Sabtu, 23 Mei 2020

Lebaran

Sudah lebaran kah kita? 
Lebaran selalu identik dengan hari Raya idul fitri, setelah sebulan penuh menahan lapar dahaga di siang hari, kadang emosi jiwa memuncak, mata telinga hidung menjadi sensitif dikala itu. Hari ini semua telah berakhir,  besok kita merayakannya
. Sebagaimana perayaan,  tentu semarak,  utamanya di negri kita,  tidak afdol meninggalkan oernak perniknya walau di situasi pandemi covid. 

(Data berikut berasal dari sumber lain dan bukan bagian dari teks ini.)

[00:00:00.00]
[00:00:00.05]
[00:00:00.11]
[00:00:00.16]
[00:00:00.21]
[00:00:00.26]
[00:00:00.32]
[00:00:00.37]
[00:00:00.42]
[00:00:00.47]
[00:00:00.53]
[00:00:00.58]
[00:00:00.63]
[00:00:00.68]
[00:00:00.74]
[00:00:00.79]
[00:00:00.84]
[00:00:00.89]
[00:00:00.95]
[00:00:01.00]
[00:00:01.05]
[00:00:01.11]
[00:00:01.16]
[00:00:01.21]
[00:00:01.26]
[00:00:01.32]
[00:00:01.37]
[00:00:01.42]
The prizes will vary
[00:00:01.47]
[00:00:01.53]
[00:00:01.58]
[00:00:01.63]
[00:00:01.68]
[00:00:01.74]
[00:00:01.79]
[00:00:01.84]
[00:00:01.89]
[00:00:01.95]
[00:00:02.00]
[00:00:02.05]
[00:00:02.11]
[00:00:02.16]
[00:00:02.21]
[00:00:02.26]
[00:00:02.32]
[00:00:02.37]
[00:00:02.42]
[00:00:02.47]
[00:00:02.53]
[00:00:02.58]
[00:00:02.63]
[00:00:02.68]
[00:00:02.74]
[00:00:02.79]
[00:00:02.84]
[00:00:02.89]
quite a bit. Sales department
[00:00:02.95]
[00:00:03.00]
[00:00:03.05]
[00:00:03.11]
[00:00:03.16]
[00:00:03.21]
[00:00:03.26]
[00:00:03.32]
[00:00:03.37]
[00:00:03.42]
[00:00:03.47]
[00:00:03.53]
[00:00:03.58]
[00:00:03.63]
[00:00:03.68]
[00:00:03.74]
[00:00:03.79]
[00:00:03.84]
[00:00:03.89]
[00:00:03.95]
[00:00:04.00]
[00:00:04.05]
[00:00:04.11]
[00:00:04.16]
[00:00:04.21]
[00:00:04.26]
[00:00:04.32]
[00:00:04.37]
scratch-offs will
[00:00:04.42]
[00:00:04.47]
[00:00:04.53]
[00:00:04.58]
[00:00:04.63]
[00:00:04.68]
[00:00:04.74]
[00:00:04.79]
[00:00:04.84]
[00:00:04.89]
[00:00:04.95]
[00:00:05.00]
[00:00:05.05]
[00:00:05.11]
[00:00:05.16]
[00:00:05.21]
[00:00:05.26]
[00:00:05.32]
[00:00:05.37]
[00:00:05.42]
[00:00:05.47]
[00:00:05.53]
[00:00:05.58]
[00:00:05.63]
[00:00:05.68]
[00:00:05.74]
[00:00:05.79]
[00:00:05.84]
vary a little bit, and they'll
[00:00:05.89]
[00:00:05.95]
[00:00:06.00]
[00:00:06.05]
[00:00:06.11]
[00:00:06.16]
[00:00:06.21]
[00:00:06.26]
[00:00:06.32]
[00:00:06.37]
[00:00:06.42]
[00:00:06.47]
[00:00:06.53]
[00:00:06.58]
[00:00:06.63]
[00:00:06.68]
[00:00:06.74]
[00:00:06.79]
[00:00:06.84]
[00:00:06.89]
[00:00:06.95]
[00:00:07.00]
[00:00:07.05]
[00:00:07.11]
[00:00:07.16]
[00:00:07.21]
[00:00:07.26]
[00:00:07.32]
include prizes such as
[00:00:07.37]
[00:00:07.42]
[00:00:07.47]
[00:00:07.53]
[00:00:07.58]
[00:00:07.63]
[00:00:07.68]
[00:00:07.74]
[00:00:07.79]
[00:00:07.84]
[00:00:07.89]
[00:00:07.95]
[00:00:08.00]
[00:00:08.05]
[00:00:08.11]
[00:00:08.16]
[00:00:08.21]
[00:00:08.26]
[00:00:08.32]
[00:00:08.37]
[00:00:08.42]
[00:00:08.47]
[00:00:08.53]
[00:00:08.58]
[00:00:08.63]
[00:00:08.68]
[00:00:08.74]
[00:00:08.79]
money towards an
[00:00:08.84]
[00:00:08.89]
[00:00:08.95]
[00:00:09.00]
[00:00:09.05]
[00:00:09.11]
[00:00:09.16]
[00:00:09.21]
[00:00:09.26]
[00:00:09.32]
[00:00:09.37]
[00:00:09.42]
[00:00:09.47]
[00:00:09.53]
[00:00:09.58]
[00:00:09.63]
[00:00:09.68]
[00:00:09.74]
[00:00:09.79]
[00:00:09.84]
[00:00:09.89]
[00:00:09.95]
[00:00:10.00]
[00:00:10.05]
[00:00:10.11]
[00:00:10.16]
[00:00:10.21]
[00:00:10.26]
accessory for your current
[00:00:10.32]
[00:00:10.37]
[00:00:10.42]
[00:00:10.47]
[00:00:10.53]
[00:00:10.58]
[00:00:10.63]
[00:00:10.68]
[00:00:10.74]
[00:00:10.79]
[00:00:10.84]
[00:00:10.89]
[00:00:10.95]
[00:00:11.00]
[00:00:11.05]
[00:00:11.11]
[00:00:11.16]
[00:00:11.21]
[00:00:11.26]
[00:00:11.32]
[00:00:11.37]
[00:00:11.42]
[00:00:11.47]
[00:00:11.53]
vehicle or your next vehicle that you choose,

Saat kecil dulu,  ortu selalu bilang lebaran hanya untuk yang berpuasa,  tidak boleh makan ketupat plus opor,  tidak dapat baju baru,  tidak dapat "uang" unjung2 (dari kata anjang sana,  mungkin).  Jadi cara mendidik bahwa kalau kita berlapar lapar dahulu nikmatnya belakangan,  seperti itu yang dirasakan . Bahagianya sebagai anak kecil terasa luar biasa. 

Pertanyaannya,  sudah luluskah puasa kita sehingga esok kita berhak di wisuda menjadi manusia yang fitrah.  Jangan2 puasa kita mirip bedug,  awal dan akhir puasa,  tengah kosong plong.  Jangan2  kita bisa menahan lapar (perut)  dan dahaga (kerongkongan)  tapi kosong diantaranya (hati,  nurani). Atau aktifitas bawah perut makan intens. Jika demikian,  berhak di wisuda kah kita menjadi manusia yang fitri.  

Atau jangan2 puasa adalah cara kita sembunyi,  mirip bilik sunyi namun di dalamya riuh rendah memuaskan dahaga  syahwat tanpa henti sehingga bulan2 setelahnya,  menjadi terampil bahkan lebih ahli.  Jika sejatinya wisuda lebaran ijazah nya kita pakai 11 bulan berikutnya mengamalkan ilmu di madrasah Ramadhan,  maka yang ini malah sebaliknya .

Lebaran dalam bahasa Jawa berasal dari kata lebar,  selesai atau habis.  Jadi makna lebaran selesai  habis2an,  Ramadhan kita menenun kain kebaikan,  besok kita habiskan tak tersisa.  Sudah lebaran kah kita?